Run Distribution Using the Negative Binomial Distribution

by Sean Dolinar

September 9, 2014

In this post I use the negative binomial distribution to better model the how MLB teams score runs in an inning or in a game. I wrote a primer on the math of the different distributions mentioned in the post for reference, and this post is divided to a baseball-centric section and a math-centric section.

The Baseball Side

A team in the American League will average .4830 runs per inning, but does this mean they will score a run every two innings? This seems intuitive if you apply math from Algebra I [1 run / 2 innings ~ .4830 runs/inning]. However, if you attend a baseball game, the vast majority of innings you’ll watch will be scoreless. This large number of scoreless innings can be described by discrete probability distributions that account for teams scoring none, one, or multiple runs in one inning.

Runs in baseball are considered rare events and count data, so they will follow a discrete probability distribution if they are random. The overall goal of this post is to describe the random process that arises with scoring runs in baseball. Previously, I’ve used the Poisson distribution (PD) to describe the probability of getting a certain number of runs within an inning. The Poisson distribution describes count data like car crashes or earthquakes over a given period of time and defined space. This worked reasonably well to get the general shape of the distribution, but it didn’t capture all the variance that the real data set contained. It predicted fewer scoreless innings and many more 1-run innings than what really occured. The PD makes an assumption that the mean and variance are equal. In both runs per inning and runs per game, the variance is about twice as much as the mean, so the real data will ‘spread out’ more than a PD predicts.

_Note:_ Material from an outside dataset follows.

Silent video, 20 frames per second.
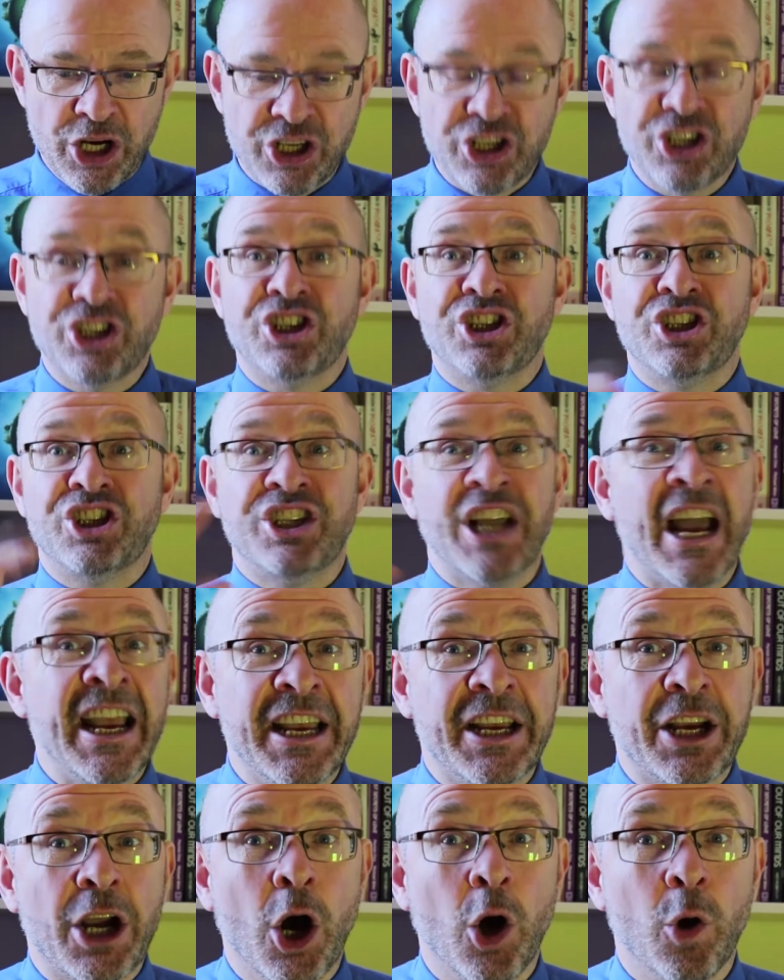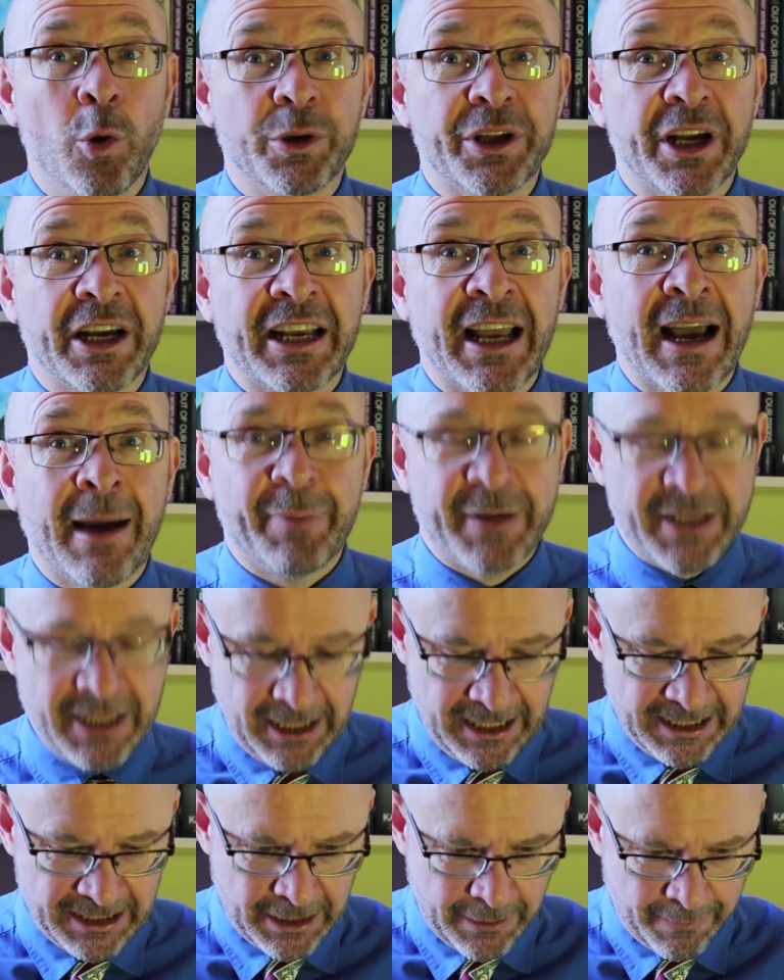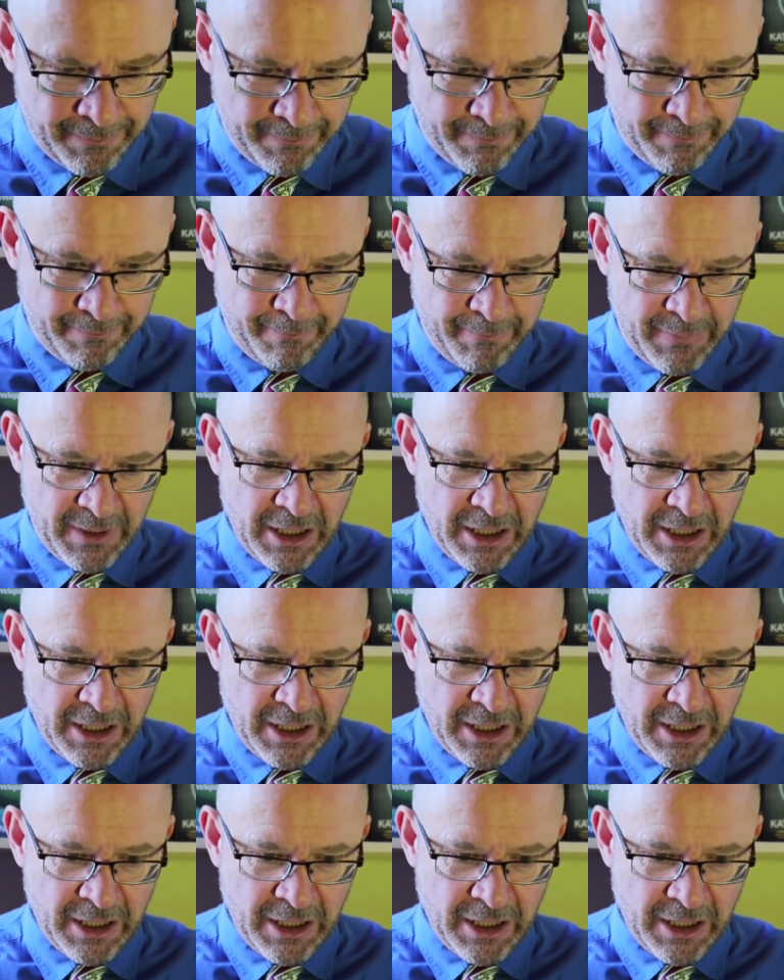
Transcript: Stakeholder capitalism.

The graph above shows an example of the application of count data distributions. The actual data is in gray and the Poisson distribution is in yellow. It’s not a terrible way to approximate the data or to conceptually understand the randomness behind baseball scoring, but the negative binomial distribution (NBD) works much better. The NBD is also a discrete probability distribution, but it finds the probability of a certain number of failures occurring before a certain number of successes. It would answer the question, what’s the probability that I get 3 TAILS before I get 5 HEADS when I continue to flip a coin. This doesn’t at first intuitively seem like it relates to a baseball game or an inning, but that will be explained later.

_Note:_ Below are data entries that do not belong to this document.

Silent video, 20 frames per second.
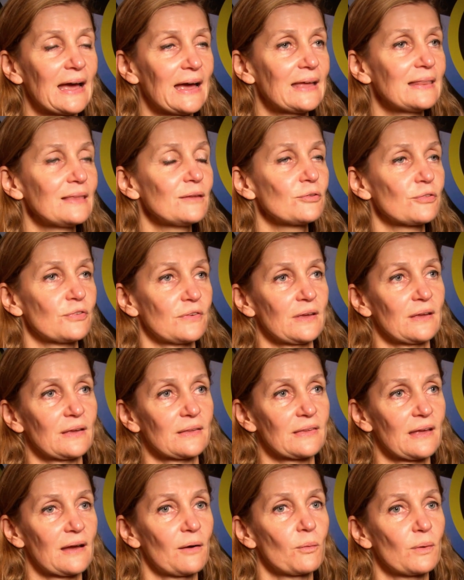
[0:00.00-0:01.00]

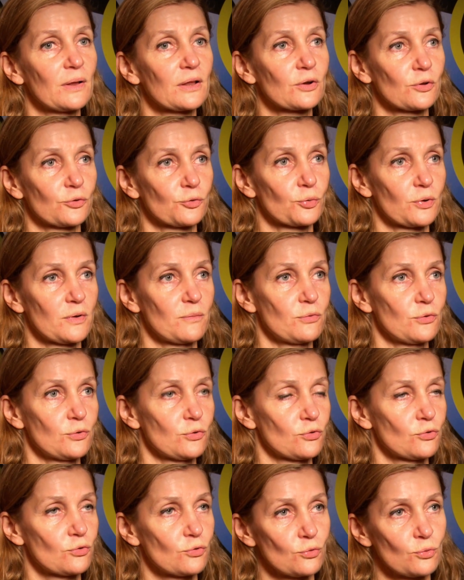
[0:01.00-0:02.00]
anything that will
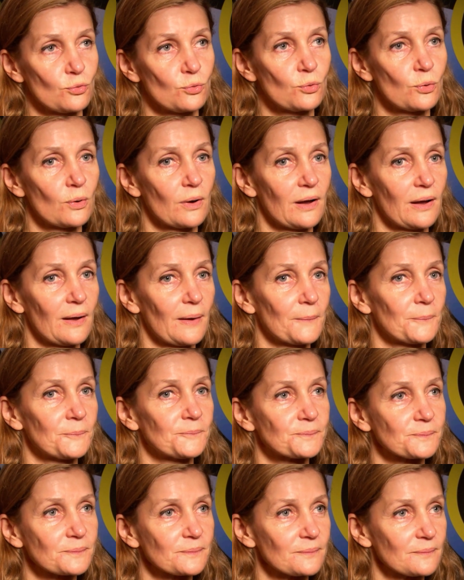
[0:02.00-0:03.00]
contribute to
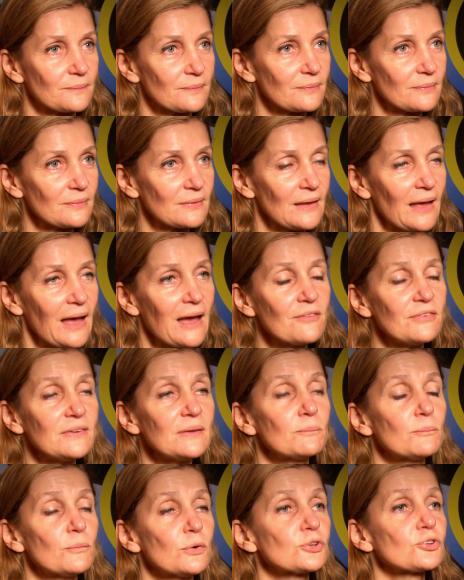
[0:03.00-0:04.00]

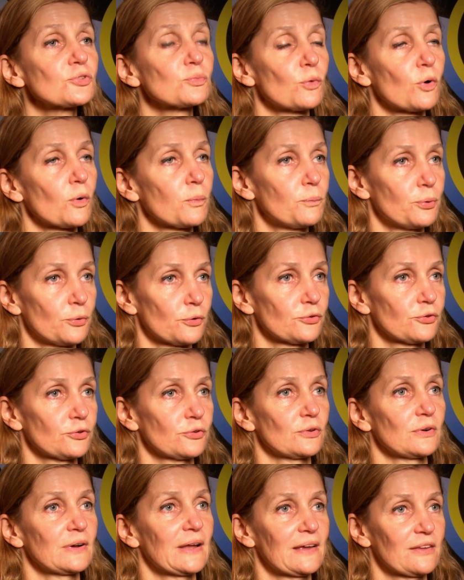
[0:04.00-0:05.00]
having much more
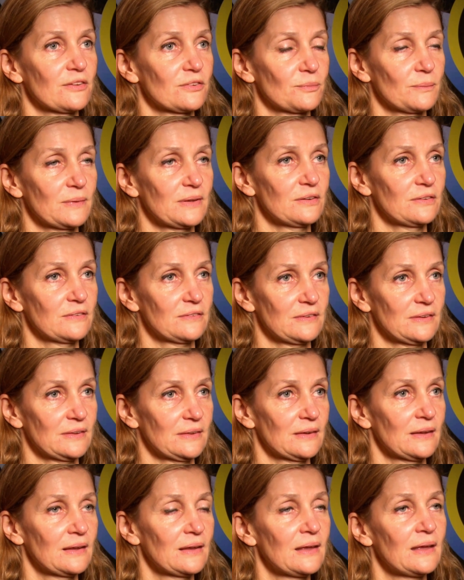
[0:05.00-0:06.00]
personalized
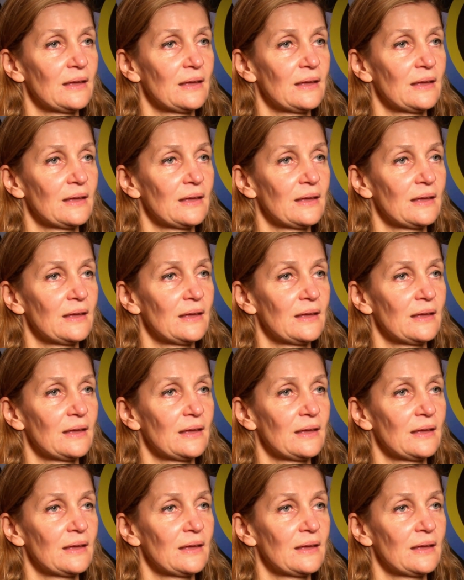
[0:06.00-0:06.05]
medicine,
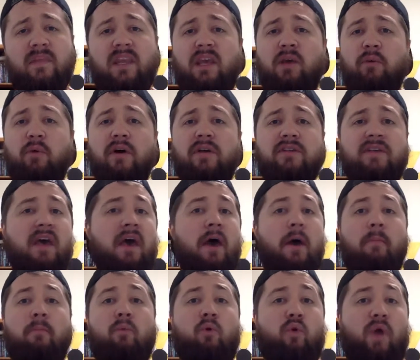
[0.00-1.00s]
He was
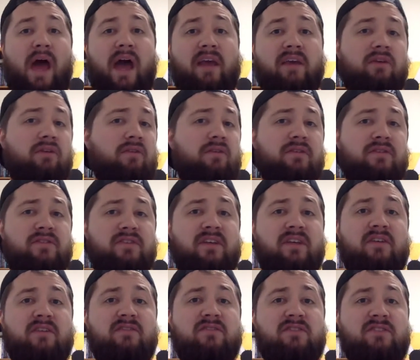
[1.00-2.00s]
miraculously
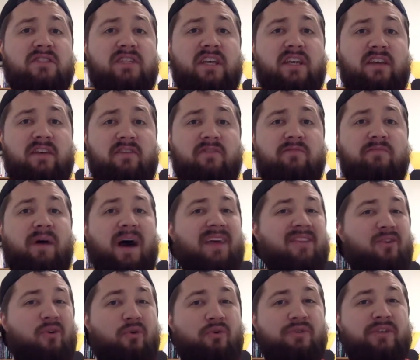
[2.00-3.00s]
conceived by
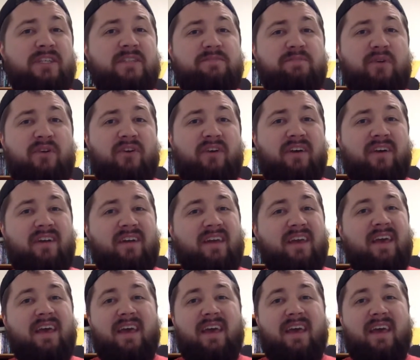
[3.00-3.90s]
the Holy Spirit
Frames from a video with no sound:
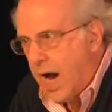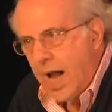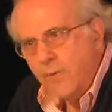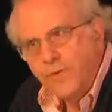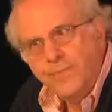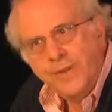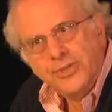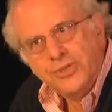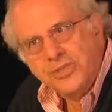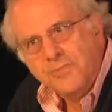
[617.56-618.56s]
I would be
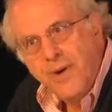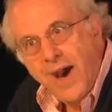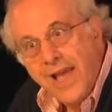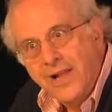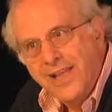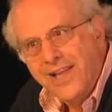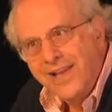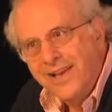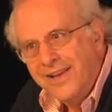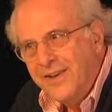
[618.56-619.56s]

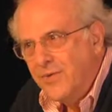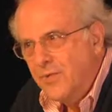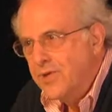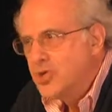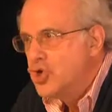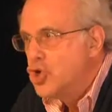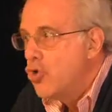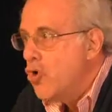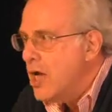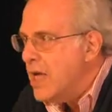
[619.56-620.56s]
smiling with
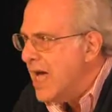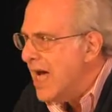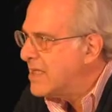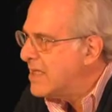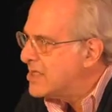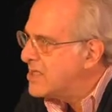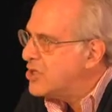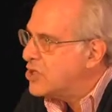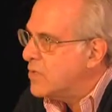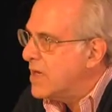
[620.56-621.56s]
joy at this
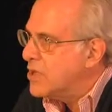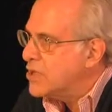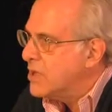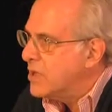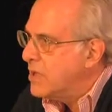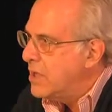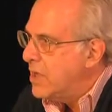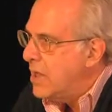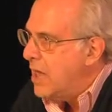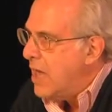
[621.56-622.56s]
situation.
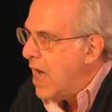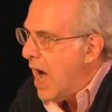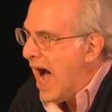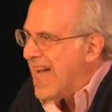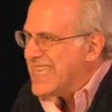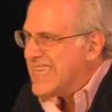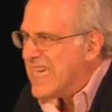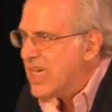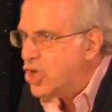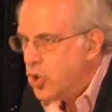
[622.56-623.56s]
I
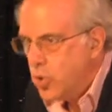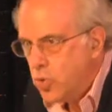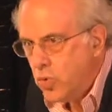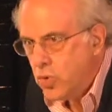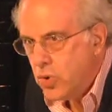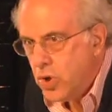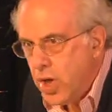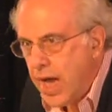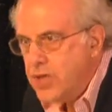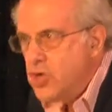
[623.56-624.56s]
kick you,
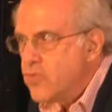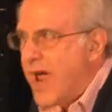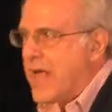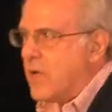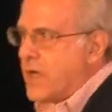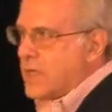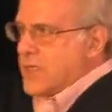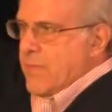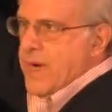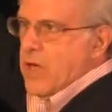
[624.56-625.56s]
and you're angry at
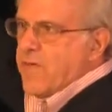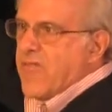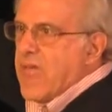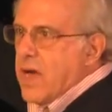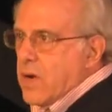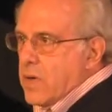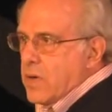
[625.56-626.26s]
somebody over there.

From a conceptual stand point, the two distributions are closely related. So if you are trying to describe why 73% of all MLB innings are scoreless to a friend over a beer, either will work. I’ve plotted both distributions for comparison throughout the post. The second section of the post will discuss the specific equations and their application to baseball.

Runs per Inning

Because of the difference in rules regarding the designated hitter between the two different leagues there will be a different expected value [average] and variance of runs/inning for each league. I separated the two leagues to get a better fit for the data. Using data from 2011-2013, the American League had an expected value of 0.4830 runs/inning with a 1.0136 variance, while the National League had 0.4468 runs/innings as the expected value with a .9037 variance. [So NL games are shorter and more boring to watch.] Using only the expected value and the variance, the negative binomial distribution [the red line in the graph] approximates the distribution of runs per inning more accurately than the Poisson distribution.

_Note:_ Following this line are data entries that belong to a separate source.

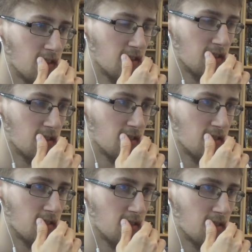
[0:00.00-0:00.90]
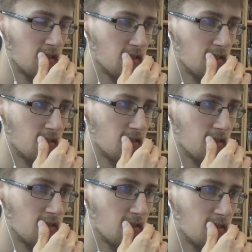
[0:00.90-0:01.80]

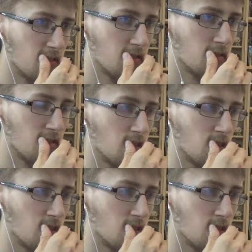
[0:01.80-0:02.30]
[no speech]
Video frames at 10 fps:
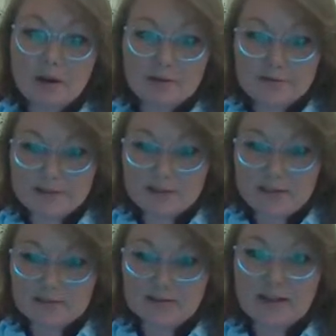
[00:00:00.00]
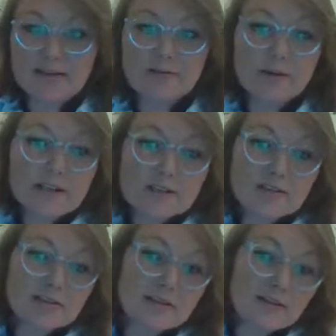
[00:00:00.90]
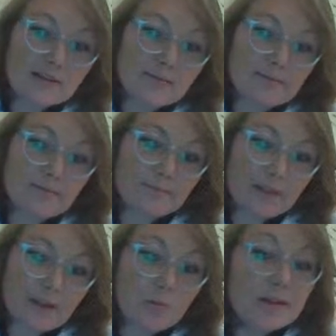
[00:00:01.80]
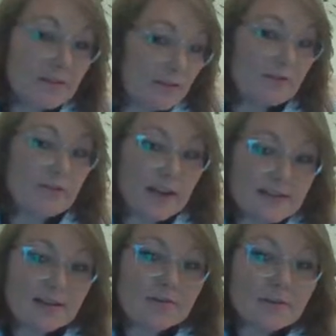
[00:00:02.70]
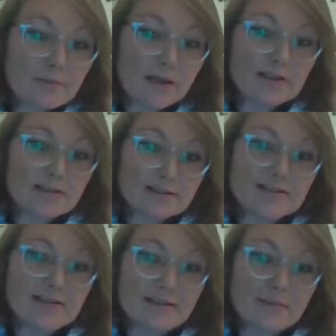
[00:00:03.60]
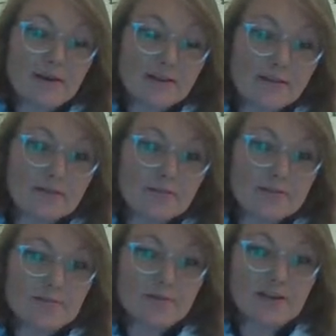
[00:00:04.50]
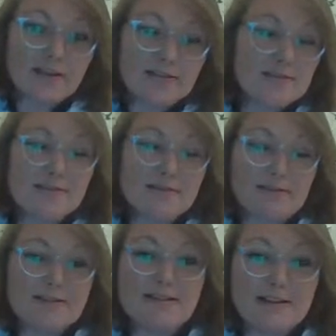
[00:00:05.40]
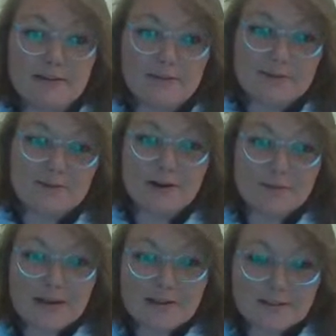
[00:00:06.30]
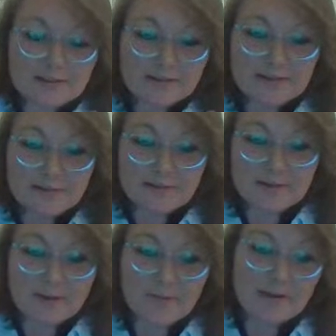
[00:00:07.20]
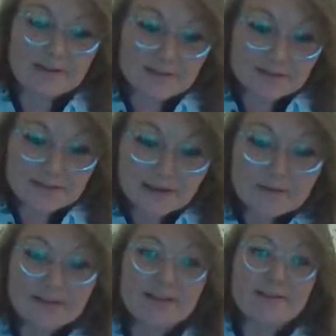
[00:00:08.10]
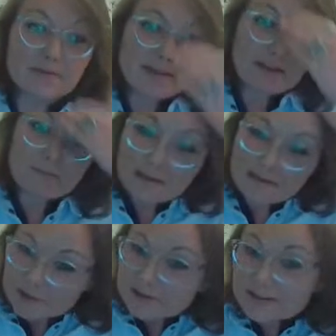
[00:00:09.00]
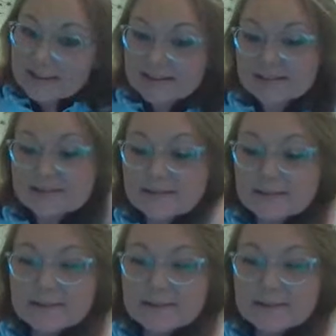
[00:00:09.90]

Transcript: part of its channel, and it reached a width of 800 meters at the mouth, which is pretty insane if you try and imagine compared to nowadays what that might have looked like.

It’s clear that there are a lot of scoreless innings, and very few innings having multiple runs scored. The NBD allows someone to calculate the probability of the likelihood of an MLB team scoring more than 7 runs in an inning or the probability that the home team forces extra innings down by a run in the bottom of the 9th. Using a pitcher’s expected runs/inning, the NBD could be used to approximate the pitcher’s chances of throwing a no-hitter assuming he will pitch for all 9 innings.

Runs Per Game

The NBD and PD can be used to describe the runs scored in a game by a team as well. Once again, I separated the AL and NL, because the AL had an expected run value of 4.4995 runs/game and a 9.9989 variance, and the NL had 4.2577 runs/game expected value and 9.1394 variance. This data is taken from 2008-2013. I used a larger span of years to increase the total number of games.

Even though MLB teams average more than 4 runs in a game, the single most likely run total for one team in a game is actually 3 runs. The negative binomial distribution once again modeled the empirical distribution well, but the PD had a terrible fit when compared to the previous graph. Both models, however, underestimate the shut-out rate. A remedy for this is to adjust for zero-inflation. This would increase the likelihood of getting a shut out in the model and adjust the rest of the probabilities accordingly. An inference of needing zero-inflation is that baseball scoring isn’t completely random. A manager is more likely to use his best pitchers to continue a shut out rather than randomly assign pitchers from the bullpen.

Hits Per Inning

It turns out the NBD/PD are useful with many other baseball statistics like hits per inning.

The distribution for hits per inning are slightly similar to runs per inning, except the expected value is higher and the variance is lower. [AL: .9769 hits/inning, 1.2847 variance | NL: .9677 hits/inning, 1.2579 variance (2011-2013)] Since the variance is much closer to the expected value, hits per inning has more values in the middle and fewer at the extremes than the runs per inning distribution.

I could spend all day finding more applications of the NBD and PD, because there are really a lot of examples within baseball. Understanding these discrete probability distributions will help you understand how the game works, and they could be used to model outcomes within baseball.

The Math Side

Hopefully, you skipped down to this section right away if you are curious about the math behind this. I’ve compiled the numbers used in the graphs for the American League for those curious enough to look at examples of the actual values.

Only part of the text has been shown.